ヒュンッ、と風の音がして、手を切り落とされた女が絶叫する。ニャルクさんが私と女の間に立ち塞がった。
「こいつはフーアの一種ですね。人の形をしているから、もしかしたら僕達より先に隠れダンジョンに呑まれて餌ににゃった方かもしれません」
「え? 元人間ってこと?」
「フーアは水に関わる魔物や、死んで悪霊やアンデッドににゃった者の総称にゃんです。普通の人間でも、こういう場所だと余計に魔物化しやすいんです」
そう言っている間にも、ニャルクさんは這い寄ろうとするフーアを魔法で押し返し続けている。加勢したくても自分じゃ役に立てない。
「ニャルクさん、あっち!」
せめて警戒しようと周囲を見回せば、別の場所から這い上がってくるフーア達を見つけて叫んだ。
「全部で6体……。多いですね」
横目で確認したニャルクさんが土の壁を作る。だけど1体のフーアが水魔法で壁を破壊した。
「来るなってば!」
一番素早いフーアがニャルクさんを掴もうとしたから頭を蹴りつける。ボキッと嫌な音がしたけど、そいつは折れた首をぶらぶらさせながらこっちに来た。
「これどうすればいいんですか?!」
「火魔法です! そいつらの持つ魔力以上の火をぶつければ怯みます!」
「使えますか?!」
「使えません!!」
「無理じゃん?!」
そんなことを叫び合ってる内に、フーア達に囲まれてしまった。逃げている間に階下への穴からも離れてしまっている。
足を掴もうとするフーアを短剣で切りつける。だけど力が足りないせいで、ニャルクさんの風魔法みたいに切り落とすことができない。魔法を連発しているニャルクさんの息が上がり始めた。

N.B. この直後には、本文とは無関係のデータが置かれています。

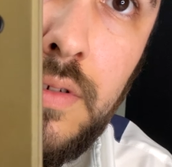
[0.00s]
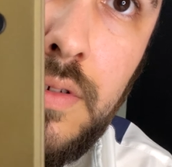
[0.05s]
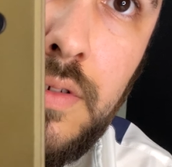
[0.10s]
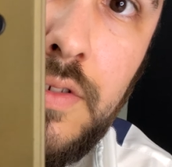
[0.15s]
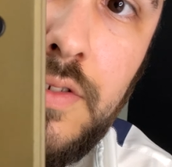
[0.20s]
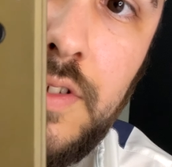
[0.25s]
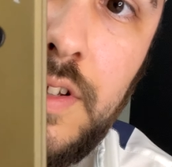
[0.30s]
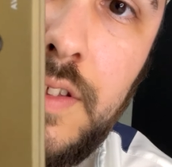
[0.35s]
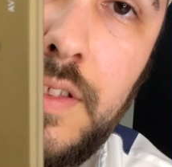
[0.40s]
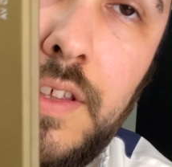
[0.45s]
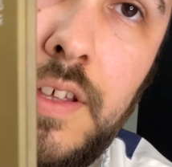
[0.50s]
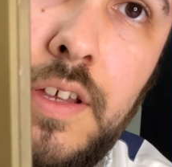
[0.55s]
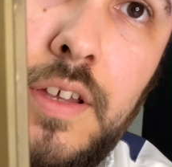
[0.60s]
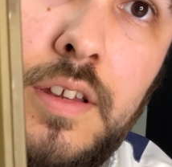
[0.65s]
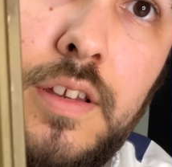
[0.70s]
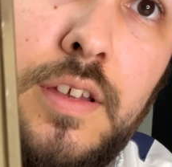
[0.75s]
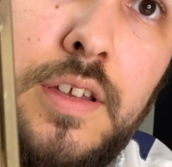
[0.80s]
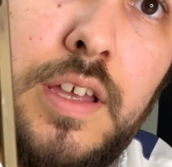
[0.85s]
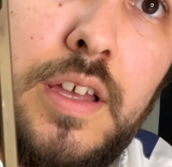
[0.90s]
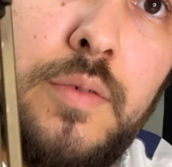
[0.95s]
just like
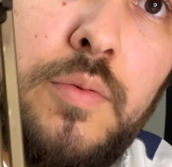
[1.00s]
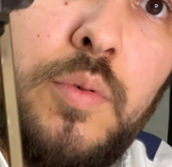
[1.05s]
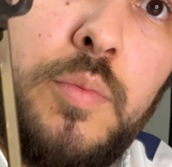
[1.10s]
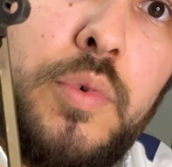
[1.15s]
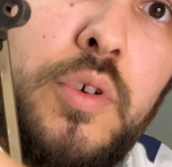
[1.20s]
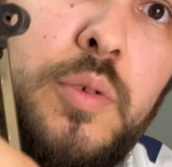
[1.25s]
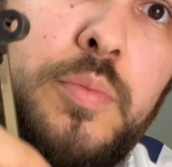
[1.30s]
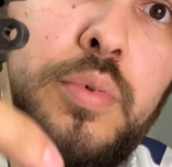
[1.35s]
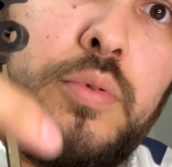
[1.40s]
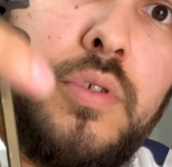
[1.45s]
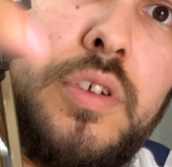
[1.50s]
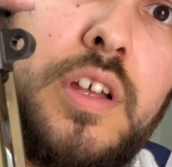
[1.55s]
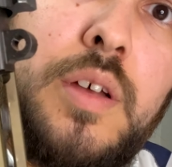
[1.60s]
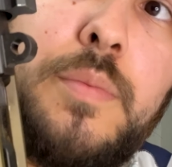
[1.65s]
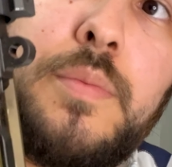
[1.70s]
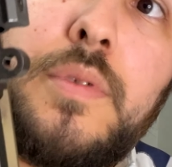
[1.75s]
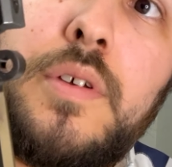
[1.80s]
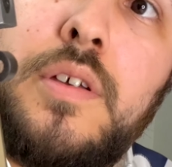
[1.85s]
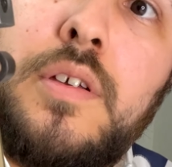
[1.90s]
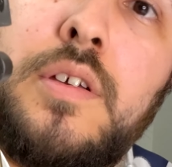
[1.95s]
that, and we'll better pull it up,
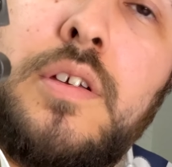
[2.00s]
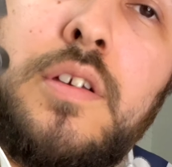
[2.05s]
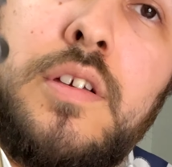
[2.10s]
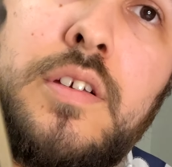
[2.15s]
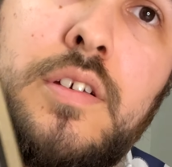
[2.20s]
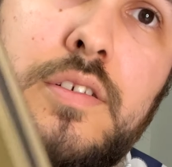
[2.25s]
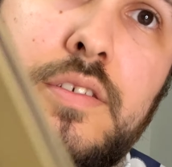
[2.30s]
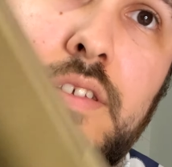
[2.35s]
because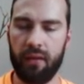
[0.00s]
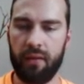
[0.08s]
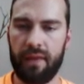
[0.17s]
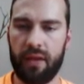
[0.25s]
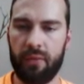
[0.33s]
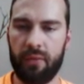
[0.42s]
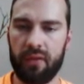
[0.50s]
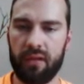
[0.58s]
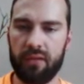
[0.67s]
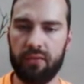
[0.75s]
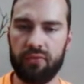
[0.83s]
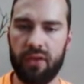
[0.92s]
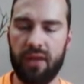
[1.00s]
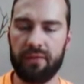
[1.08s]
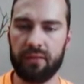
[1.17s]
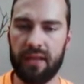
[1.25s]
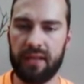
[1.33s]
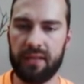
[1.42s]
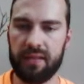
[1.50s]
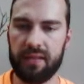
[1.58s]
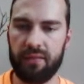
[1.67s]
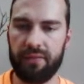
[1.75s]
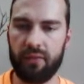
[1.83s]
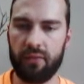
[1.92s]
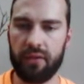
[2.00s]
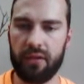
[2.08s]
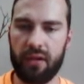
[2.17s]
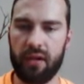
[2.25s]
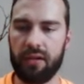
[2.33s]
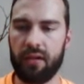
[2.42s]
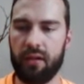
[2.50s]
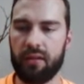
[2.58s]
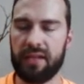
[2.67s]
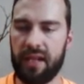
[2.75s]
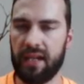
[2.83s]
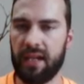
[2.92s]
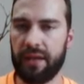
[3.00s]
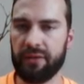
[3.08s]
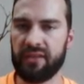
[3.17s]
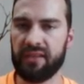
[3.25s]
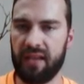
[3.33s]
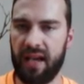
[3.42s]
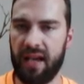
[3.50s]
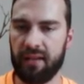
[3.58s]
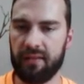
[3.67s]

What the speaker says: That way, when you drive your legs into the floor, you're not taking out slack.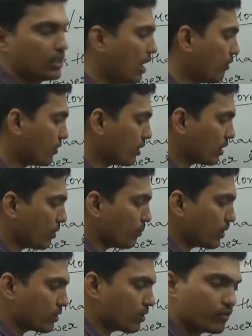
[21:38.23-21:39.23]
after
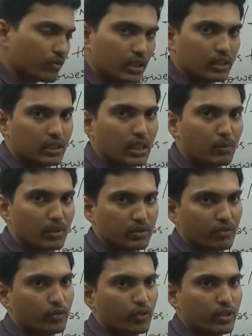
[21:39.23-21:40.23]
completion of a 3
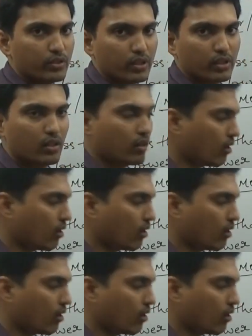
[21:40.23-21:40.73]
months of duration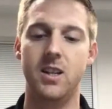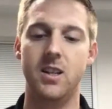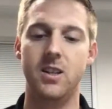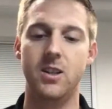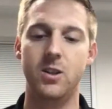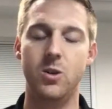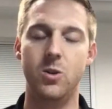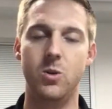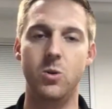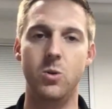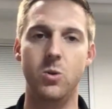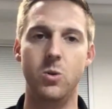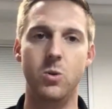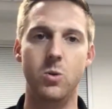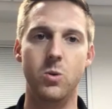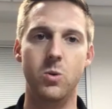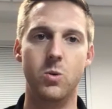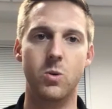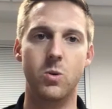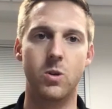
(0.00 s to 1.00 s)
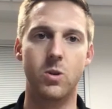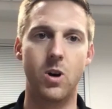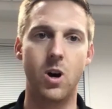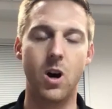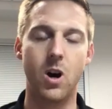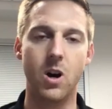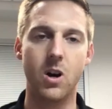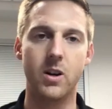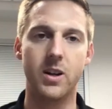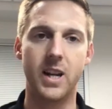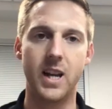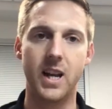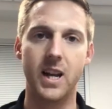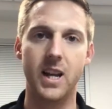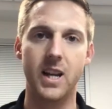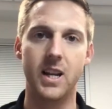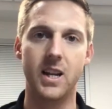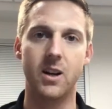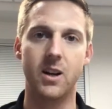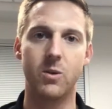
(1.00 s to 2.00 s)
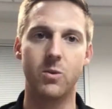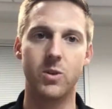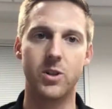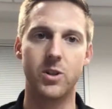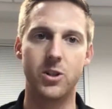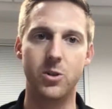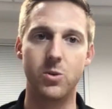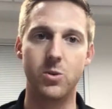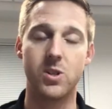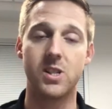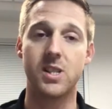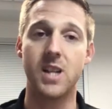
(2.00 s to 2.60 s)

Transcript: you are getting a reduced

真後ろからフーアにのしかかられて、膝をついてしまった。短剣を脇腹に突き立てるけど引かない。正面から掴みかかってきたフーアが口を開ける。まばらに生えた歯の隙間から臭い水が溢れた。
「ァオオオオオオオオーーーーンッ!!」
フーア達の呻き声を裂く遠吠えに体がびくつく。声の主を捜すより前に、長い毛を膨らませたバウジオが突っ込んできた。
「大丈夫かの~?」
ズシンズシンという地響きに紛れてイニャトさんの声がする。
「イニャト?! そんにゃのどこから連れてきたんですか?!」
「この階の端っこの方におったぞ~。ちと待っておれ、すぐ片づけるわい」
そう返すイニャトさんは頭上にいる。いや座ってる。
さわさわと音を立てる木の葉と、ギシギシと軋む幹の上部に光る赤い目。
「ほぉれ、突撃じゃ~!」
歩く木に乗ったイニャトさんが、ロボットを操作するみたいにフーア達に突進していった。
なんぞあれ?
▷▷▷▷▷▷
「気をつけて帰るんじゃぞ~」
バシャバシャと音を立てながら、沼の中を帰っていく木にイニャトさんが手を振って見送る。フーア達は蹴散らされたけど、1体だけ残った可哀想な奴がバウジオにガジガジ噛まれてる。
「さっきの木って、なんなんですか?」
尻餅をついたままニャルクさんに聞いた。どんどん水が染みていってるけど気にしてらんない。
「あれはマングローブという魔物です」
「マ、マングローブ?」
「闊歩する木、という異名を持つ木の魔物じゃ。普段は1ヶ所にとどまり養分を獲るが、養分がにゃくにゃったら自力で違う場所に移るんじゃよ」
もの凄ーく聞き覚えのある名前だな。
「儂の魔力を込めた種を首の裏に植えつけてやっての、ちょちょいと操ってここまで連れてきてもらったんじゃ。そしたらお前さんらが襲われとるではにゃいか! いやはや、マングローブがおってよかったのう」
「イニャトは下級の植物系の魔物にゃら操ることができるんです。普通の植物と違って精神をちょっと弄るだけにゃんで、使う魔力も少にゃくて済むんです」
「精神を弄る……」
さらっと言ってるけど結構えぐいな。
「イニャト達が後ろから来るとは思いませんでした。先を行ってるものだとばかり……」
「儂らが落ちたのは渓谷じゃった。そこの下の階が洞窟じゃったよ」
「僕達が目覚めたのが洞窟だから、階下だったんですね」
「にゃんにせよ、会えてよかった」
「ばっふばっふ!」
笑い合う兄弟猫に、噛み飽きたフーアを沼に放り落としたバウジオが加わる。
その後、ニャルクさんがポーションを飲んで魔力を回復してから、全員揃って下の階に向かった。